ASU President Michael Crow released a letter to the University community Monday evening concerning the death of George Floyd, the 46-year-old Black man killed by police in Minneapolis last week.
Crow asked students, deans and faculty to facilitate initiatives and programs based on specialty, on a college-by-college basis "for protecting and defending the rights of individuals."
The letter opens, addressing the scene of 2020, rattled by a global pandemic and nationwide protests over years of injustice and police brutality, but missing from the almost 1,400-word letter are the words protest, racism, racist, inequality and police brutality.
President of The Black African Coalition, Aniyah Braveboy, a senior studying public policy, said members of BAC "were not impressed" with the letter.
"He failed to acknowledge the people that are being affected by the social injustice and racism that is happening nationally," Braveboy said. "He not once stated he feels for the Black students or advocates for Black students.
"The BAC wishes he, in fact, acknowledged what is happening," Braveboy said.
The statement from Crow says the University has been "slow in the concept of redesigning, reconceptualizing, restaffing, re-empowering and enabling the institutions that we ... have helped to design, create, staff, and assess."
While Crow did not address many issues directly, he did acknowledge that ASU and its surrounding community has work to do.
"We, the university community broadly and Arizona State University specifically, are, in fact, an aspirational institution and we have, in fact, been woefully inadequate, up to this point, in our own efforts to facilitate the means by which higher aspirational attainment might be achieved for these central goals to our society," Crow said.
Kiarra Spottsville, president of the National Association of Black Journalists at ASU had previously been vocal about the University's lack of response and addressed the statement once it was released.
"ASU statement released, sounds very much like a what students and faculty can do for ASU instead of what ASU can do for students and faculty," Spottsville tweeted. "I do appreciate the transparency that ASU doesn't know what to do, but that isn't enough for me."

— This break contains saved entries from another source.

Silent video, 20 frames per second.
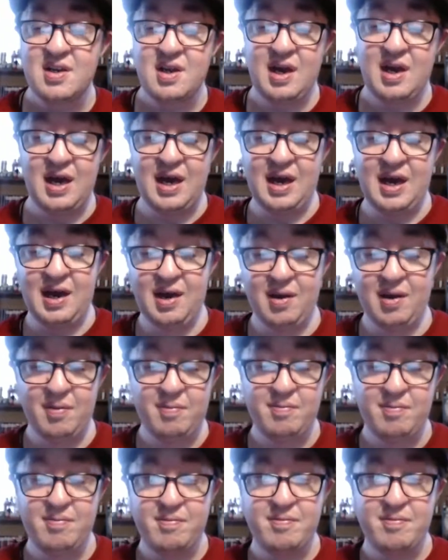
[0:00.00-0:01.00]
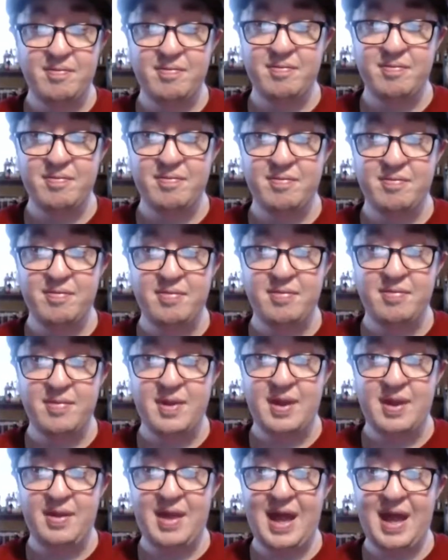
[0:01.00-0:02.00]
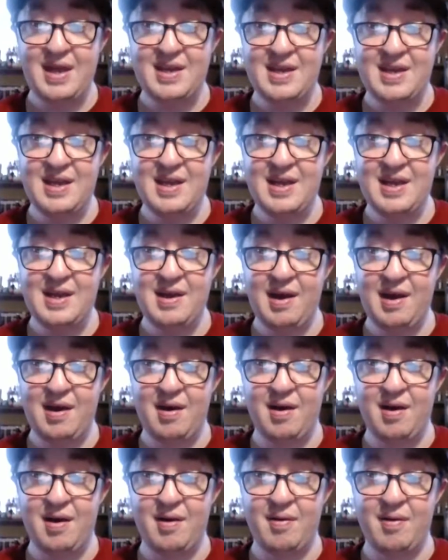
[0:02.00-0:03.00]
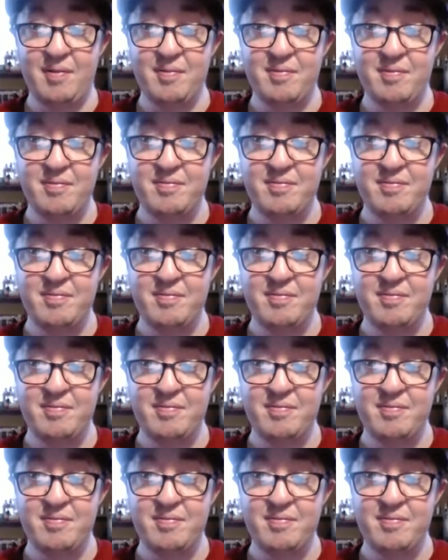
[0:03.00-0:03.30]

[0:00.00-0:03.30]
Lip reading: uh, that did The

The statement from Crow admits the University has been slow to change institutions it helped create and uphold. Students say the University admitting the fault has been a reluctant process of accountability.
The University's response to the demonstrations "took very long," said Edward Apraku, a senior studying environmental civil engineering, in an email.
"The longer ASU took, the more detrimental it was, especially considering we are one of the largest universities in the United States and always showcase how diverse and inclusive our student body is," Apraku said.
Apraku said he thought it was "fine" to ask deans for specific programs, "but there needs to be University-wide initiatives as well," he said.
Crow said the letter rights guaranteed by the Constitution, a document he said embodies ideals of the nation, are disproportionately distributed. The letter says "aspirational goals" of the Constitution cannot be met "unless we are willing to face our failings, call out our injustices, and drive towards the changes needed to achieve the common goals America was built to achieve."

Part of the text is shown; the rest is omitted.